OpenAI showcased the brand new mannequin in an AI-generated video that encompasses a photorealistic model of OpenAI CEO Sam Altman speaking to the digital camera in a barely unnatural-sounding voice amid fantastical backdrops, like a aggressive ride-on duck race and a glowing mushroom backyard.
Concerning that voice, the brand new mannequin can create what OpenAI calls “refined background soundscapes, speech, and sound results with a excessive diploma of realism.” In Might, Google’s Veo 3 grew to become the primary video-synthesis mannequin from a serious AI lab to generate synchronized audio in addition to video. Just some days in the past, Alibaba launched Wan 2.5, an open-weights video mannequin that may generate audio as effectively.
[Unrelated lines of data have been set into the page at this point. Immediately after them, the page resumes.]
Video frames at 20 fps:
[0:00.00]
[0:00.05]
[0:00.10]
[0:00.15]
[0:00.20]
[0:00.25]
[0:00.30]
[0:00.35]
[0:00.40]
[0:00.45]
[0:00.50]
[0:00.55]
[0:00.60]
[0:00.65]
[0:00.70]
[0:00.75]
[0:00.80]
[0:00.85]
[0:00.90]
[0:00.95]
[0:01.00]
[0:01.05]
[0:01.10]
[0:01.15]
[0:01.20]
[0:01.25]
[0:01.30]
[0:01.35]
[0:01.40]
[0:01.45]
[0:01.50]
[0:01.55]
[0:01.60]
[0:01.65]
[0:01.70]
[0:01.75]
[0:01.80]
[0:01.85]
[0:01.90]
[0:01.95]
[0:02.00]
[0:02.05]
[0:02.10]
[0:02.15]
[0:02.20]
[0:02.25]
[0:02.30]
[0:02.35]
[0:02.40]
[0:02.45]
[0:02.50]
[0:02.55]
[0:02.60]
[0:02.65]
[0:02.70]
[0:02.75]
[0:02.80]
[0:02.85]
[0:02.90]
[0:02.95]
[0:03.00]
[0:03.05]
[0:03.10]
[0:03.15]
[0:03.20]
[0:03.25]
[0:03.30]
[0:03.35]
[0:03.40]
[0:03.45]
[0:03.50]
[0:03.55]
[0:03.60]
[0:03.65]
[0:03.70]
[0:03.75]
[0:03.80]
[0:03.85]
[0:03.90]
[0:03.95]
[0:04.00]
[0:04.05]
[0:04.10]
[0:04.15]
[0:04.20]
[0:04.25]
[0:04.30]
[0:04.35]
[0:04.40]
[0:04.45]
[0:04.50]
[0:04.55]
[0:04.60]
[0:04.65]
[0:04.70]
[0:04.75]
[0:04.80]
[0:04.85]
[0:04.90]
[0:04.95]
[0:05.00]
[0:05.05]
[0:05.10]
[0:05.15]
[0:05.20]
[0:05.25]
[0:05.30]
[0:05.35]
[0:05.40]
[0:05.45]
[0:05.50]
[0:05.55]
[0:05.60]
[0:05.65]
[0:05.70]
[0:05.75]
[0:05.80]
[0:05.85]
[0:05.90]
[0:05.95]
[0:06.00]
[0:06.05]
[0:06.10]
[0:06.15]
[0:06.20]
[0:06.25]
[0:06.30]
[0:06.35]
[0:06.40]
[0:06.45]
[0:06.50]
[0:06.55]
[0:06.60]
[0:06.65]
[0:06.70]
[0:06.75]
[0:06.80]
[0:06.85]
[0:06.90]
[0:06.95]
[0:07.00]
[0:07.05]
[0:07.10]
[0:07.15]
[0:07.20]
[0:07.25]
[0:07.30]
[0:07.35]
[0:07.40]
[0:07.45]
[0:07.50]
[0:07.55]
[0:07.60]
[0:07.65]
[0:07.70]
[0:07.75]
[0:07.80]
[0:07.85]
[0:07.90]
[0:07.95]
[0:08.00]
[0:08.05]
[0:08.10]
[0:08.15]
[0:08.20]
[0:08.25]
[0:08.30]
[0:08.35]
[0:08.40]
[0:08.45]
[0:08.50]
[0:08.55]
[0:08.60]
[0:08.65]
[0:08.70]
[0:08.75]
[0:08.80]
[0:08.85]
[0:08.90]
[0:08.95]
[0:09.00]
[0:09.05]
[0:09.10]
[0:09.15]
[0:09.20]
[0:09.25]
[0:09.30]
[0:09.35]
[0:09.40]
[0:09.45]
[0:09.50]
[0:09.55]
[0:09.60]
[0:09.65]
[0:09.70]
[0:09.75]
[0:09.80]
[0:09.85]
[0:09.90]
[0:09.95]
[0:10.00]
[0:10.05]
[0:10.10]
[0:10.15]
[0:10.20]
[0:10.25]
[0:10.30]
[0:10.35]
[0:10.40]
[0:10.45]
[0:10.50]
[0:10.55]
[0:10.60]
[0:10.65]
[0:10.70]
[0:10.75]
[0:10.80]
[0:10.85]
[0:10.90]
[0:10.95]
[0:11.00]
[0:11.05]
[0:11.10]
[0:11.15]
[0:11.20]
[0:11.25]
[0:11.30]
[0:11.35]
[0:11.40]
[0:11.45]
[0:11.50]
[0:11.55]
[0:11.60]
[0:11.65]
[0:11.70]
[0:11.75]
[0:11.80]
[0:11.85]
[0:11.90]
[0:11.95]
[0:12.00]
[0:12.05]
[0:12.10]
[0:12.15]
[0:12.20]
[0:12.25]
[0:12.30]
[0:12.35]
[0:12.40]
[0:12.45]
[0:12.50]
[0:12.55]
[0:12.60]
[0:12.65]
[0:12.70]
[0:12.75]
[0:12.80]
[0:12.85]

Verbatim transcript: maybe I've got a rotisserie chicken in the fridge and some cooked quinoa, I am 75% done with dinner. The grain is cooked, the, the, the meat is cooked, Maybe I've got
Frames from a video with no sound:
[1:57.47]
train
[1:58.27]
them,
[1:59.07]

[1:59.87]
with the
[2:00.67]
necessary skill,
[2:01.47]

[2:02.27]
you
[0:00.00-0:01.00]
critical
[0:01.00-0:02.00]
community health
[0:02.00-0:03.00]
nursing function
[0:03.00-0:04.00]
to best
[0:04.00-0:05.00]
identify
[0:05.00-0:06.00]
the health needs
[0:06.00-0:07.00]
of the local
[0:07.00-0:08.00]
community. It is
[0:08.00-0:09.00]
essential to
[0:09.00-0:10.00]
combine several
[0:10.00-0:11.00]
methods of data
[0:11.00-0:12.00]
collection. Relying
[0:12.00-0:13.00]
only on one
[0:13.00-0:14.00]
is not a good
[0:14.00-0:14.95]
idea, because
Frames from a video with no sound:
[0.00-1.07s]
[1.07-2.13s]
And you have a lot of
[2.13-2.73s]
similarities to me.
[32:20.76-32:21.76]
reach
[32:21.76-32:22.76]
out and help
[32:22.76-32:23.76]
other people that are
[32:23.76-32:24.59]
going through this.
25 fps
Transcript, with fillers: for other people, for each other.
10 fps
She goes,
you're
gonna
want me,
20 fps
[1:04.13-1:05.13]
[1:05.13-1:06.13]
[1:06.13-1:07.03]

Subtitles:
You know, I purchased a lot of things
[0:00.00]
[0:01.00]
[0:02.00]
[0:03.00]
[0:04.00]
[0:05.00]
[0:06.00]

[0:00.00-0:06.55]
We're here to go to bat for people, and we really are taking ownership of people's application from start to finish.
Now OpenAI has joined the audio social gathering with Sora 2.
OpenAI demonstrates Sora 2’s capabilities in a launch video.
The mannequin additionally options notable visible consistency enhancements over OpenAI’s earlier video mannequin, and it could actually additionally observe extra complicated directions throughout a number of pictures whereas sustaining coherency between them. The brand new mannequin represents what OpenAI describes as its “GPT-3.5 second for video,” evaluating it to the ChatGPT breakthrough through the evolution of its text-generation fashions over time.
Sora 2 seems to display improved bodily accuracy over the unique Sora mannequin from February 2024, with OpenAI claiming the mannequin can now simulate complicated bodily actions like Olympic gymnastics routines and triple axels whereas sustaining reasonable physics. Final 12 months, shortly after the launch of Sora 1 Turbo, we saw a number of notable failures of comparable video-generation duties that OpenAI claims to have addressed with the brand new mannequin.
“Prior video fashions are overoptimistic—they may morph objects and deform actuality to efficiently execute upon a textual content immediate,” OpenAI wrote in its announcement. “For instance, if a basketball participant misses a shot, the ball could spontaneously teleport to the ring. In Sora 2, if a basketball participant misses a shot, it’ll rebound off the backboard.”